- Data for processing -
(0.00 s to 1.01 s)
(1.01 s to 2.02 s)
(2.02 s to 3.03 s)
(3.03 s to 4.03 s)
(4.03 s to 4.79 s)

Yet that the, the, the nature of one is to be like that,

* * *

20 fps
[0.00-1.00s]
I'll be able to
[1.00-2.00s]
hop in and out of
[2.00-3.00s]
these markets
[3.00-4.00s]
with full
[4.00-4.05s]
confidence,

==

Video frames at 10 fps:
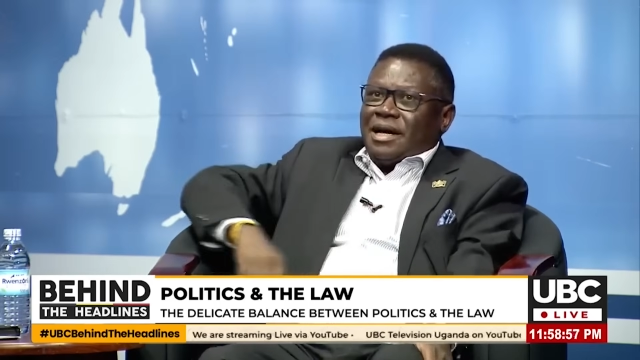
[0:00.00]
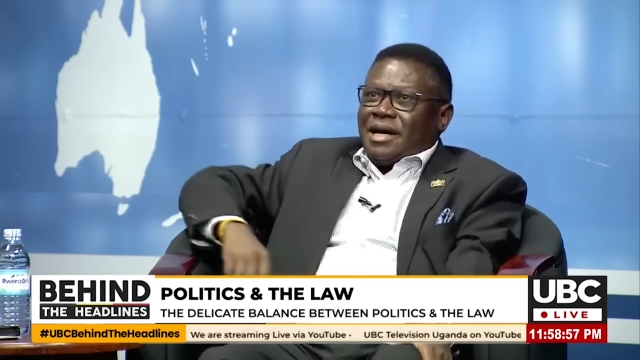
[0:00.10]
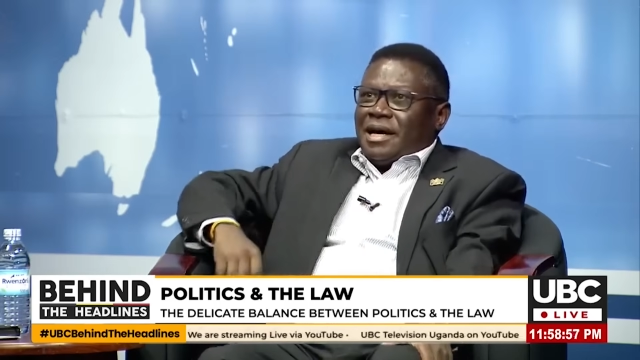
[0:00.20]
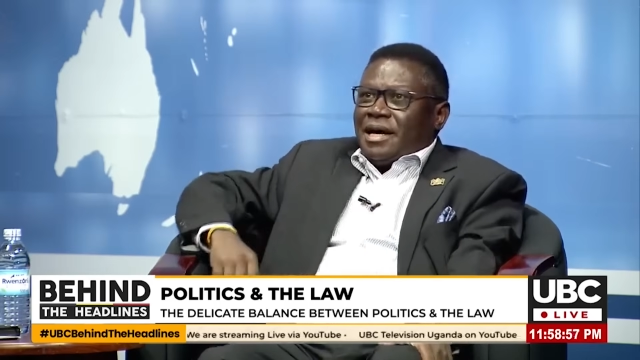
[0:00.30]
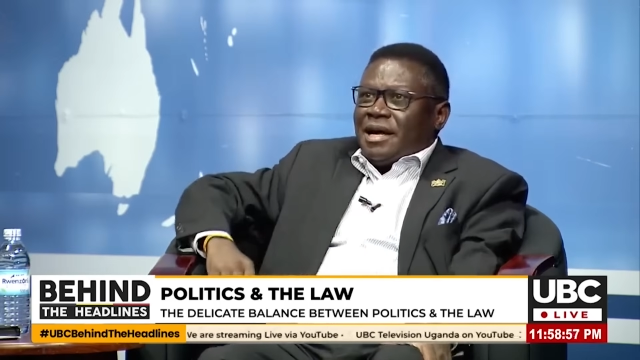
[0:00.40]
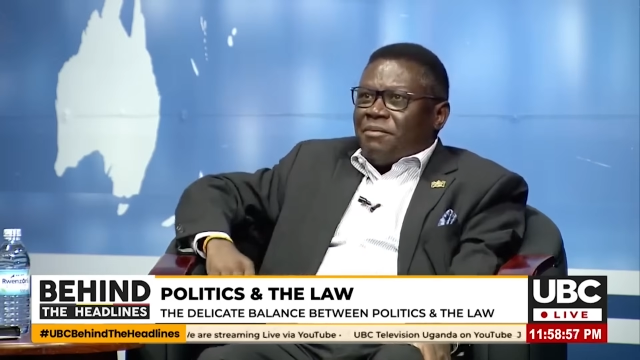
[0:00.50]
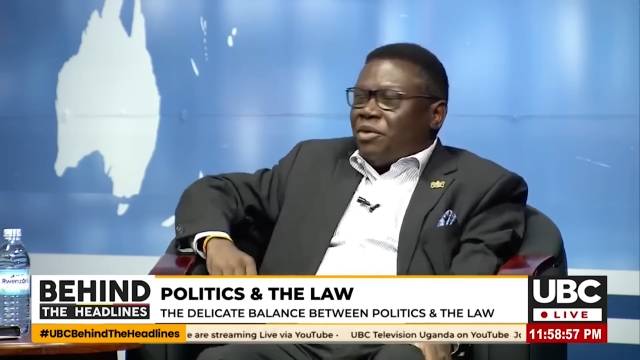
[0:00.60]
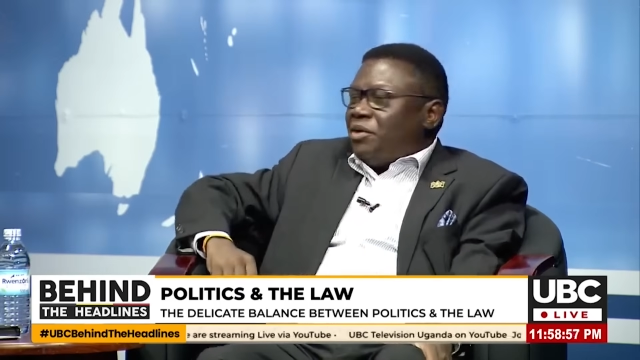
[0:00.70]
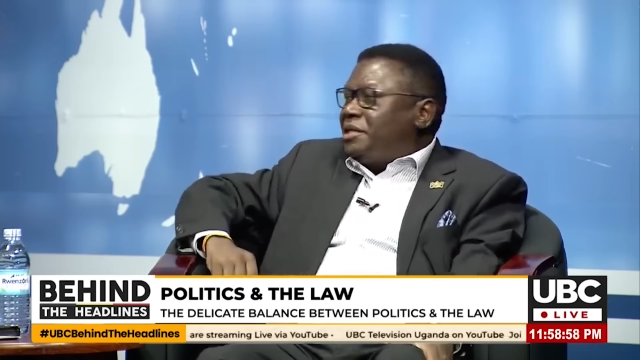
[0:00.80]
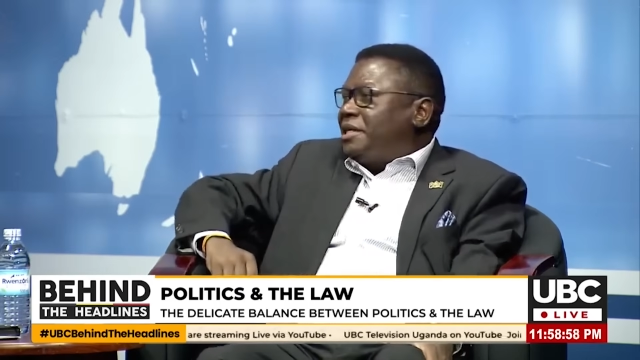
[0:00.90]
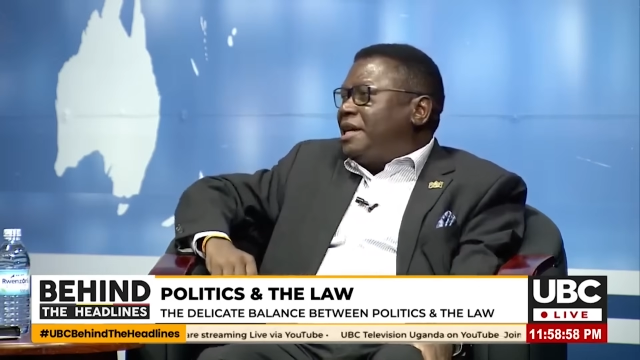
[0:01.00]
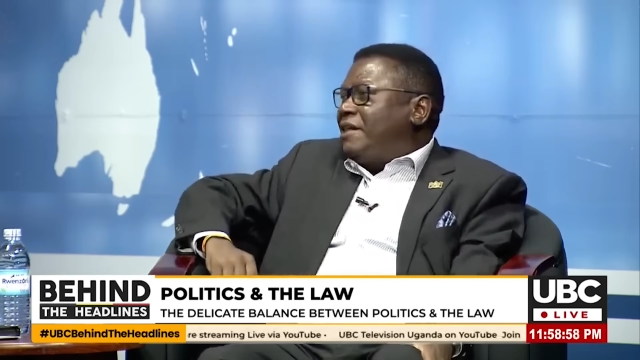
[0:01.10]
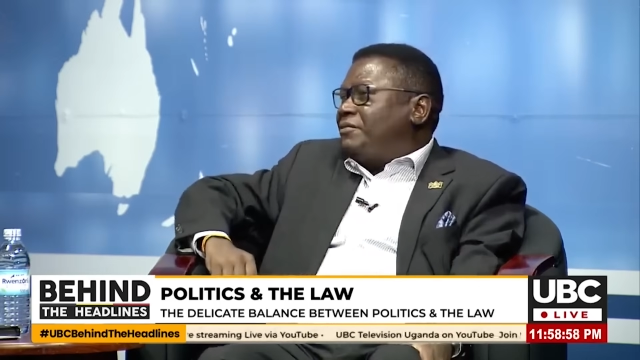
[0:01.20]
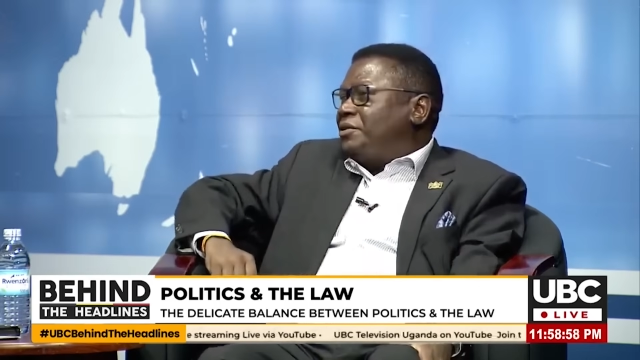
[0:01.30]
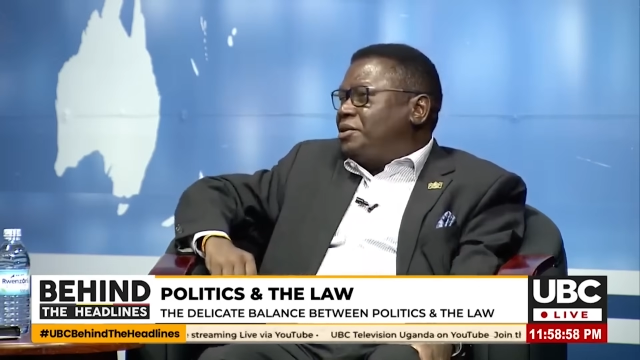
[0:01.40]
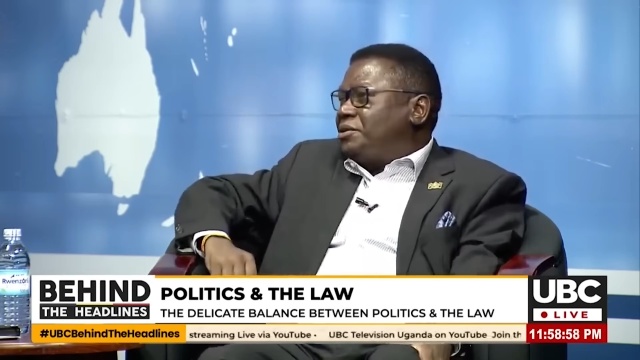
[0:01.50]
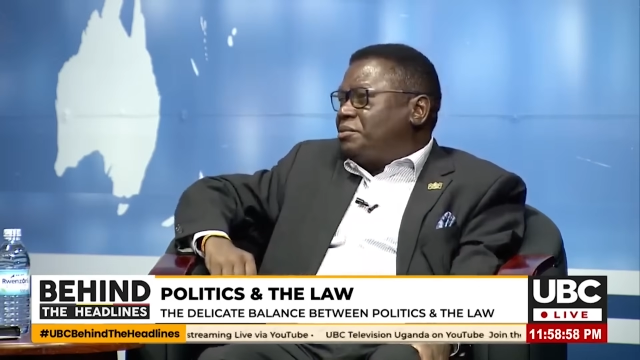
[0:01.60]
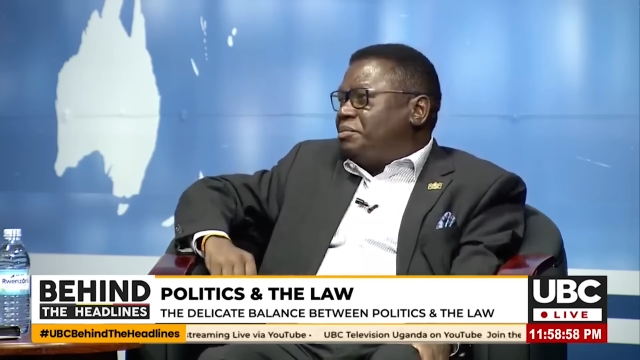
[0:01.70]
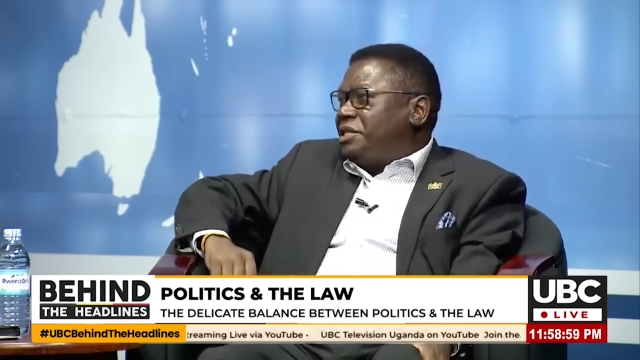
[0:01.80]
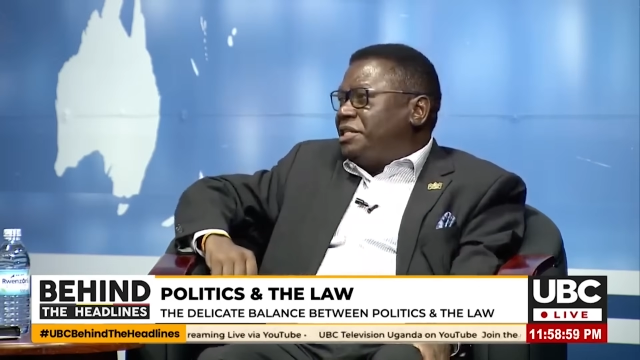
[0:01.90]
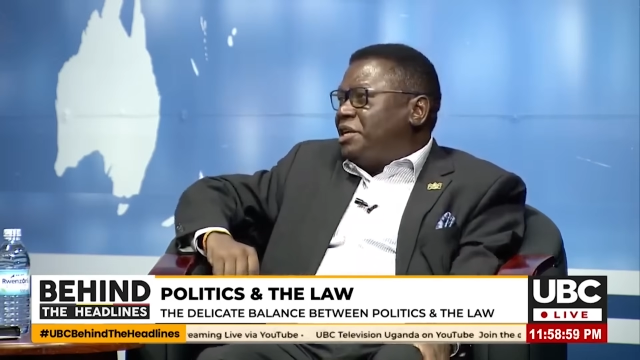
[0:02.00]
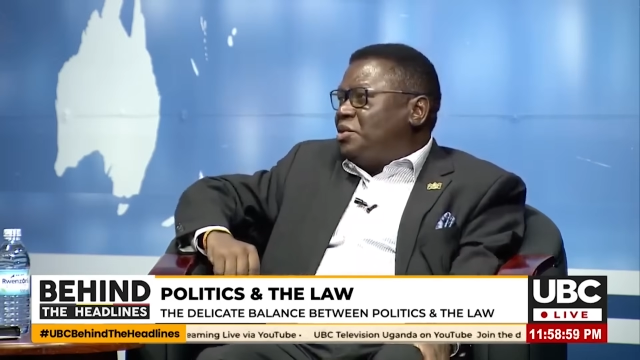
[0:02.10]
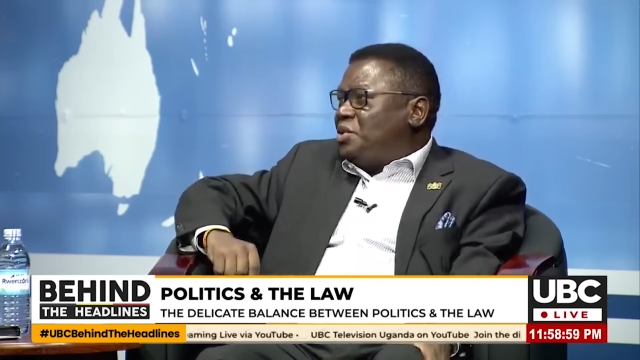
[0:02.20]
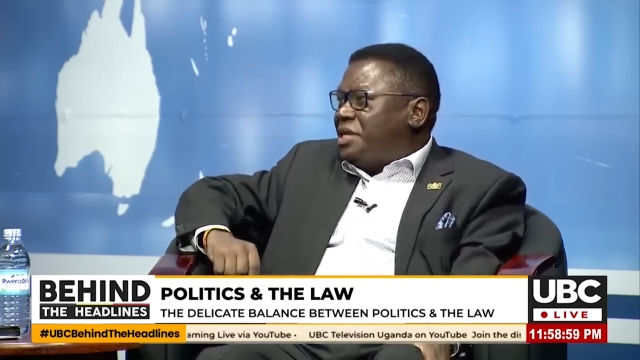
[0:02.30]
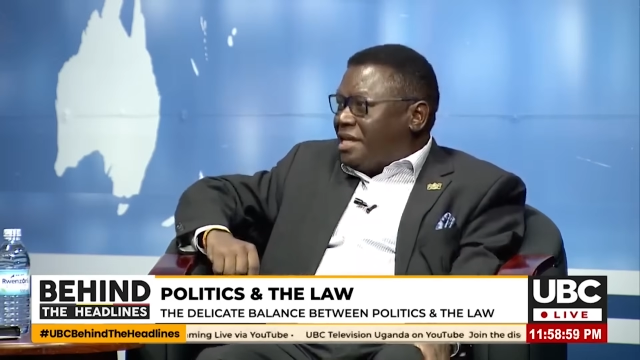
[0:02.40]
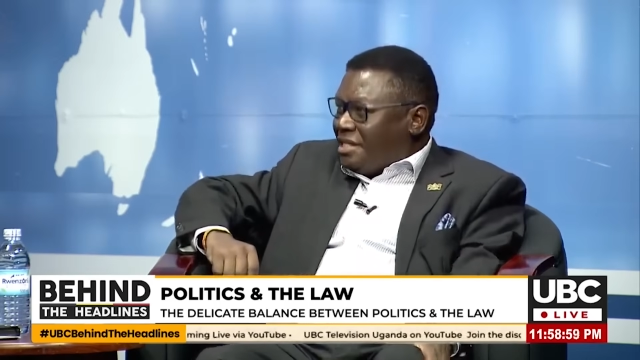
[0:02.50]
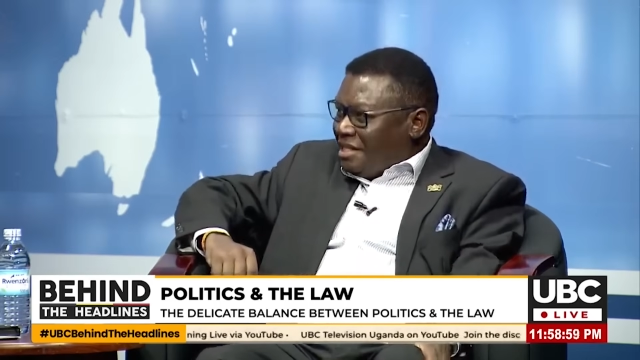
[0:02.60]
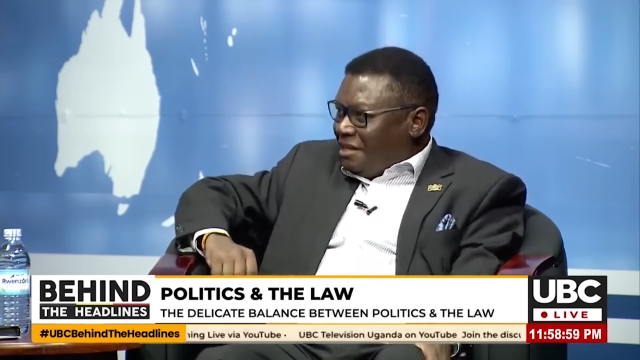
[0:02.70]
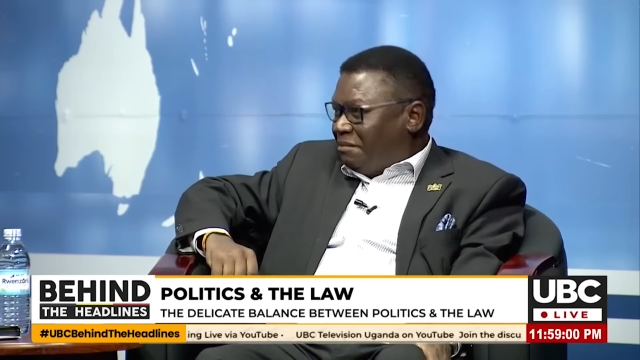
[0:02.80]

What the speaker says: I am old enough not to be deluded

- What this task involves -
In the records above, find the line with "Video frames at" and the line with "What the speaker". Write out exactly those lines and every one between, with no pictures and no other lines.

- Response to the task -
Video frames at 10 fps:
[0:00.00]
[0:00.10]
[0:00.20]
[0:00.30]
[0:00.40]
[0:00.50]
[0:00.60]
[0:00.70]
[0:00.80]
[0:00.90]
[0:01.00]
[0:01.10]
[0:01.20]
[0:01.30]
[0:01.40]
[0:01.50]
[0:01.60]
[0:01.70]
[0:01.80]
[0:01.90]
[0:02.00]
[0:02.10]
[0:02.20]
[0:02.30]
[0:02.40]
[0:02.50]
[0:02.60]
[0:02.70]
[0:02.80]

What the speaker says: I am old enough not to be deluded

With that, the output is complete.